- TASK TO CARRY OUT: Task for the records below: repeat the line containing "[12:52.84-12:53.84]" and every line after it, exactly and with nothing else, but leave out the pictures.

- DATA SECTION:

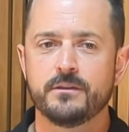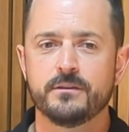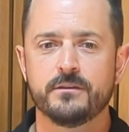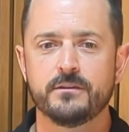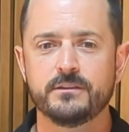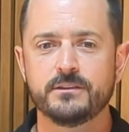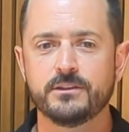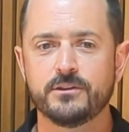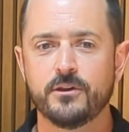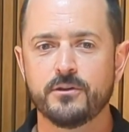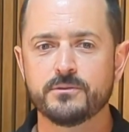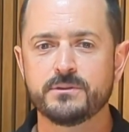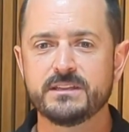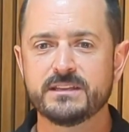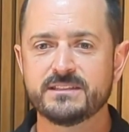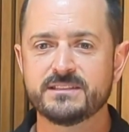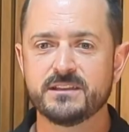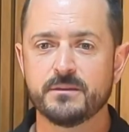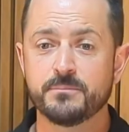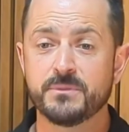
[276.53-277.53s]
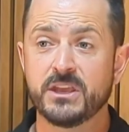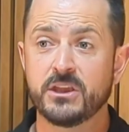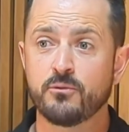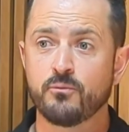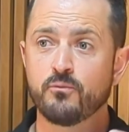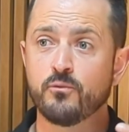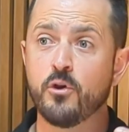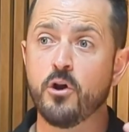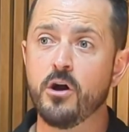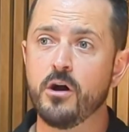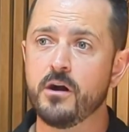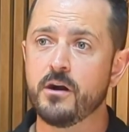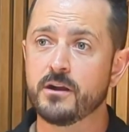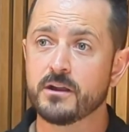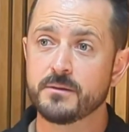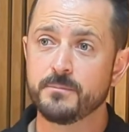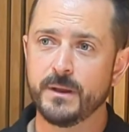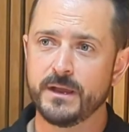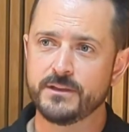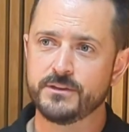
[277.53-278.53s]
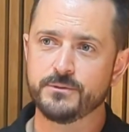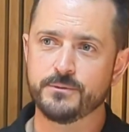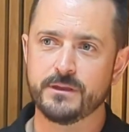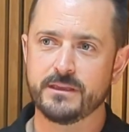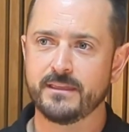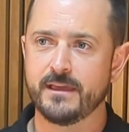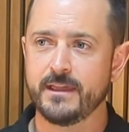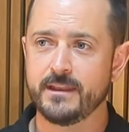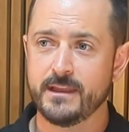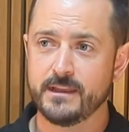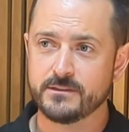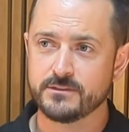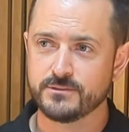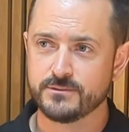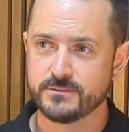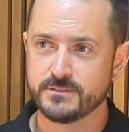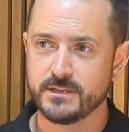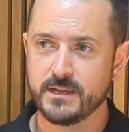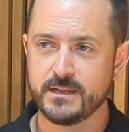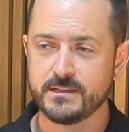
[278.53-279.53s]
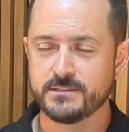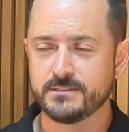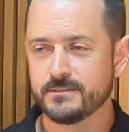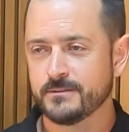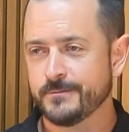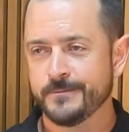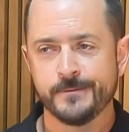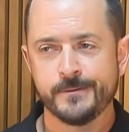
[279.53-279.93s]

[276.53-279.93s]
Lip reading: did something wrong by doing that exercise.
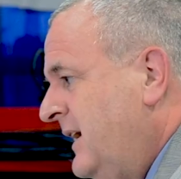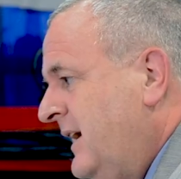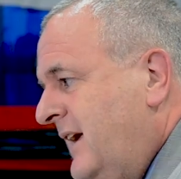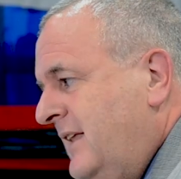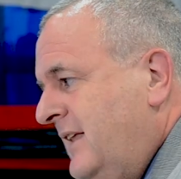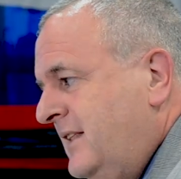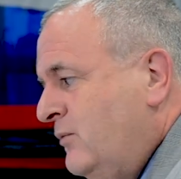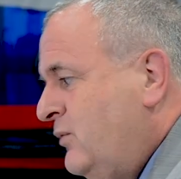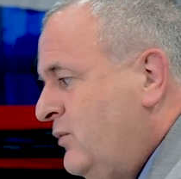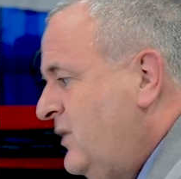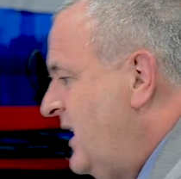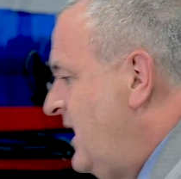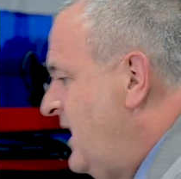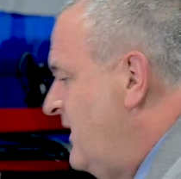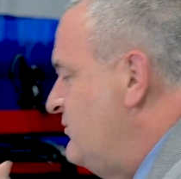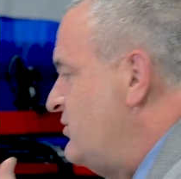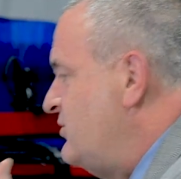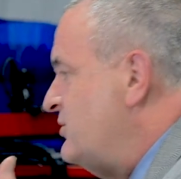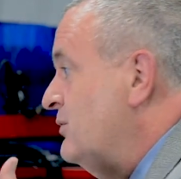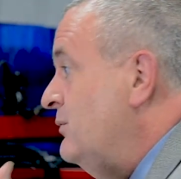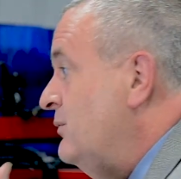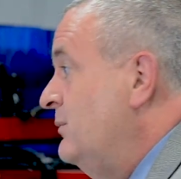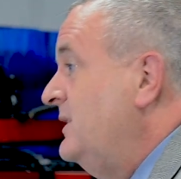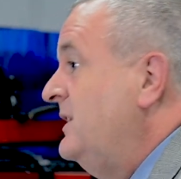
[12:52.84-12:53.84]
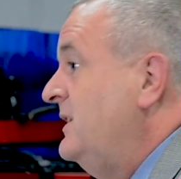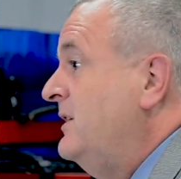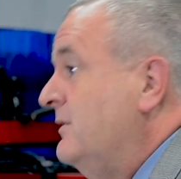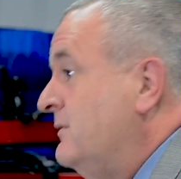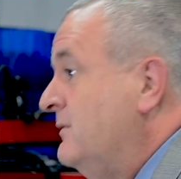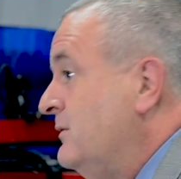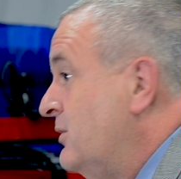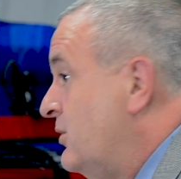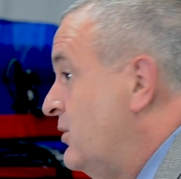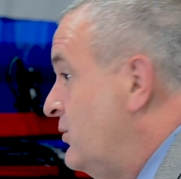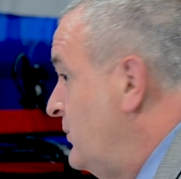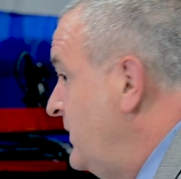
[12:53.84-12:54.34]
And then we have so many
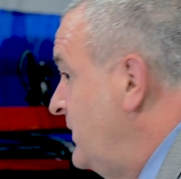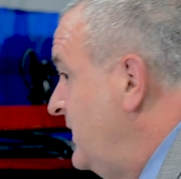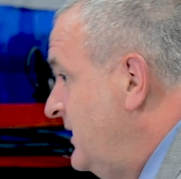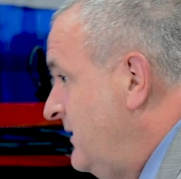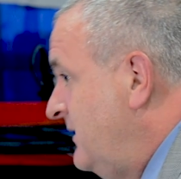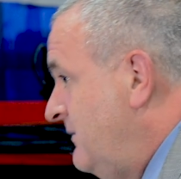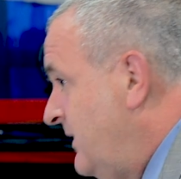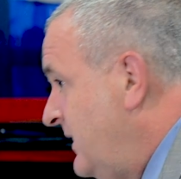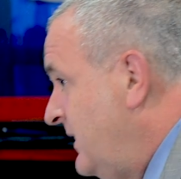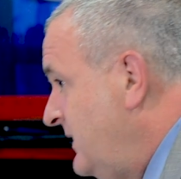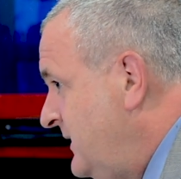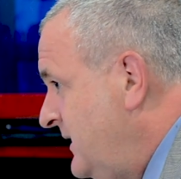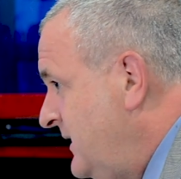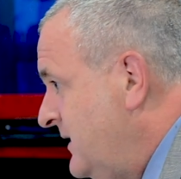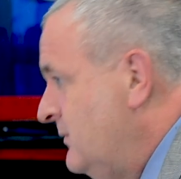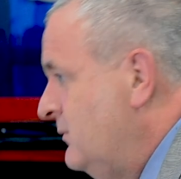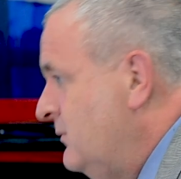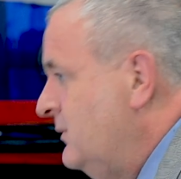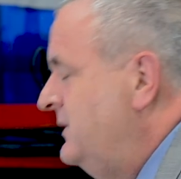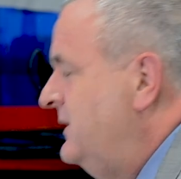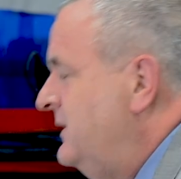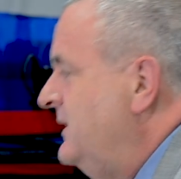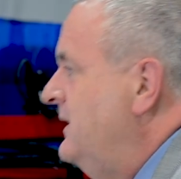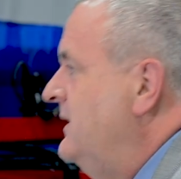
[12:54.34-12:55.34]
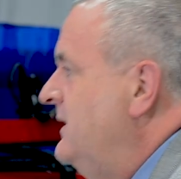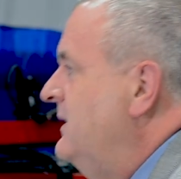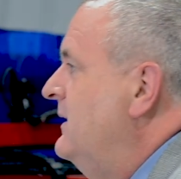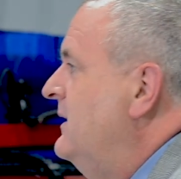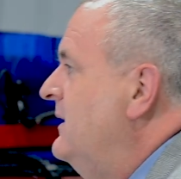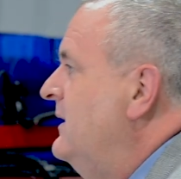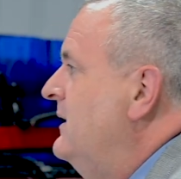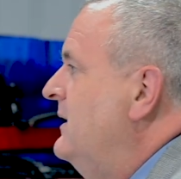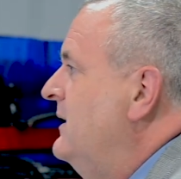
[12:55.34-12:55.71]
other creative ideas with the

- RESULT:
[12:52.84-12:53.84]
[12:53.84-12:54.34]
And then we have so many
[12:54.34-12:55.34]
[12:55.34-12:55.71]
other creative ideas with the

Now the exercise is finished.